Aldis Hodge, Elisabeth Moss and Sam Smith in ‘The Invisible Man’ (Mark Rogers/Universal/Kobal/Shutterstock)
Aldis Hodge, Elisabeth Moss and Sam Smith in ‘The Invisible Man’ (Mark Rogers/Universal/Kobal/Shutterstock)

These days, the term “gaslighting” is so well known that there is already the whiff of a backlash emerging. SNL parodied it earlier this year, recreating the Forties film but taking it to ludicrous extremes: cast member Kate McKinnon is told a pineapple is a steak, and that a book is a rat.
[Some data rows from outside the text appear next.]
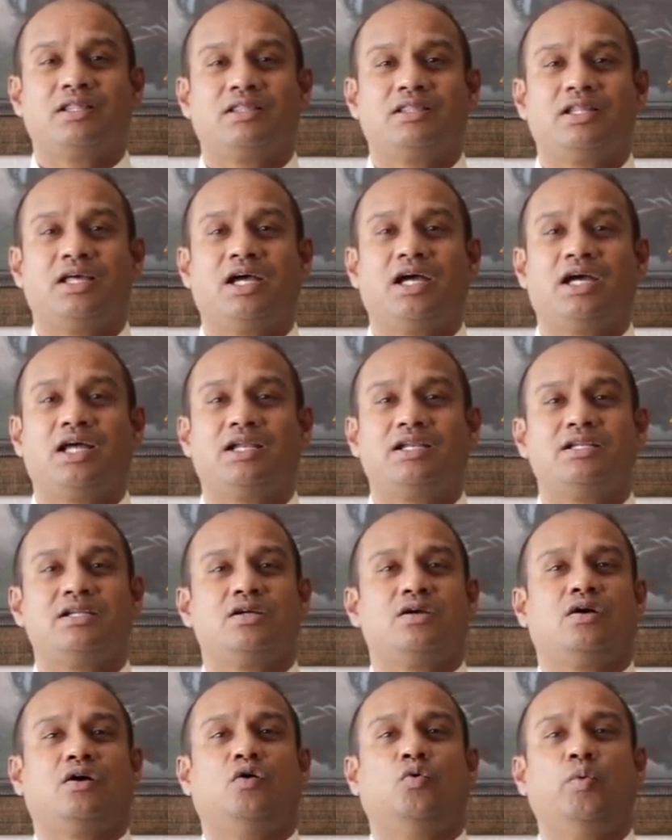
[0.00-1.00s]
that
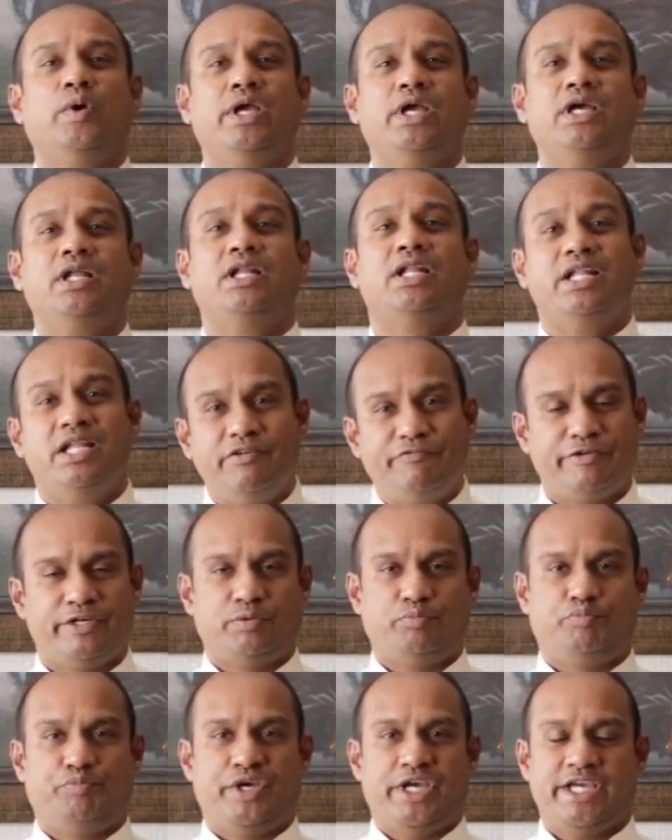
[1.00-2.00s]
we live
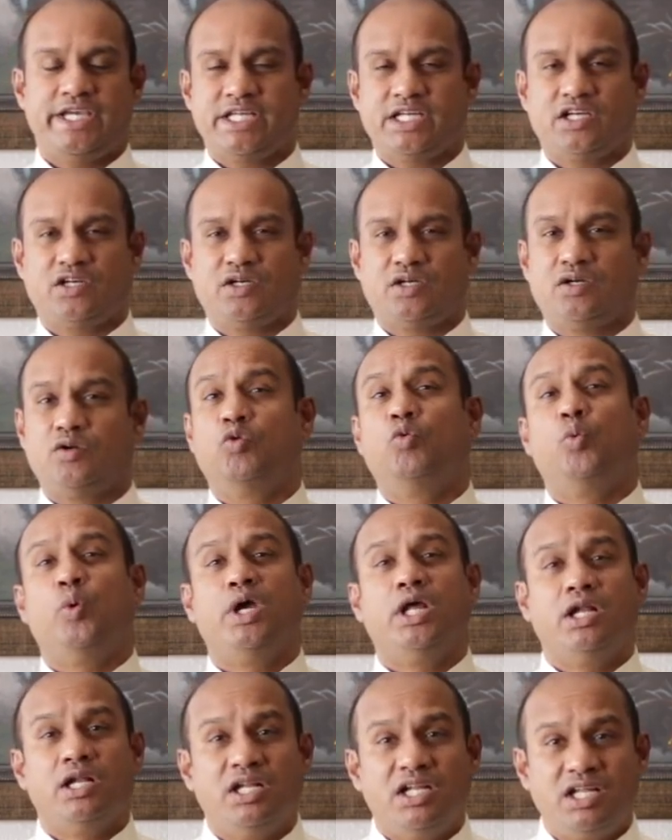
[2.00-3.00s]
in pain,
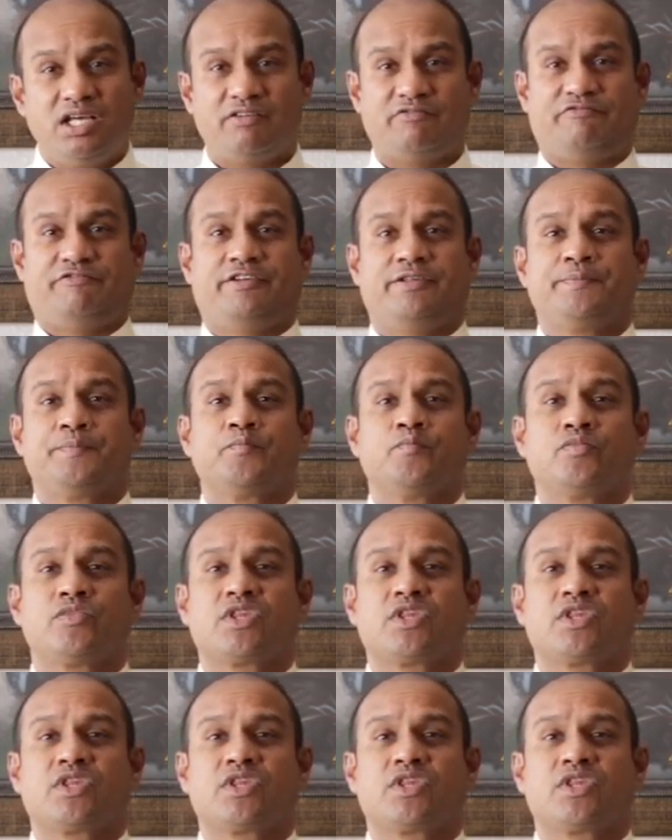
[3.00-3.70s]
we live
And an article in The New York Times suggested that in being overused, the word had lost its meaning. “Gaslighting”, argued Jessica Bennett in the piece, is meant to refer to a pattern of behaviour, not an individual instance of it – and it is not synonymous with simply just lying either. She cited the psychologist Nick Haslam, who has talked of a phenomenon known as “trauma creep” – “when the language of the clinical, or at least the clinical-adjacent, is used to refer to an increasingly expansive set of everyday experiences”.

Still, when used correctly, “gaslighting” can be a useful, even lifesaving, term. Take the recent High Court case in the UK’s family courts: ruling that a man had indeed raped and abused his wife, as well as convincing her she was bipolar, a judge used the word “gaslighting” in his written statement – the first time the word has been used in a published High Court document. Speaking to The Independent, Charlotte Proudman, a leading human rights barrister who led on the case, said that she had used the word in previous cases, but that the judge had either not grasped the term, or not deemed it to be proper legal terminology. She said this new ruling gives the word “legitimacy and credibility”, adding that abusers have long been warping victims’ “realities”, but that there had been no legal term for it.

Elisabeth Moss explained that a number of women wrote to her after The Invisible Man to say how much they related to the story. “I would have friends who I didn’t know had gone through an experience like that say to me that it was cathartic to watch,” she says. “That story of abuse is not something that has arisen in the last five years. It’s not a bandwagon anyone can jump on – it’s a tale as old as time.”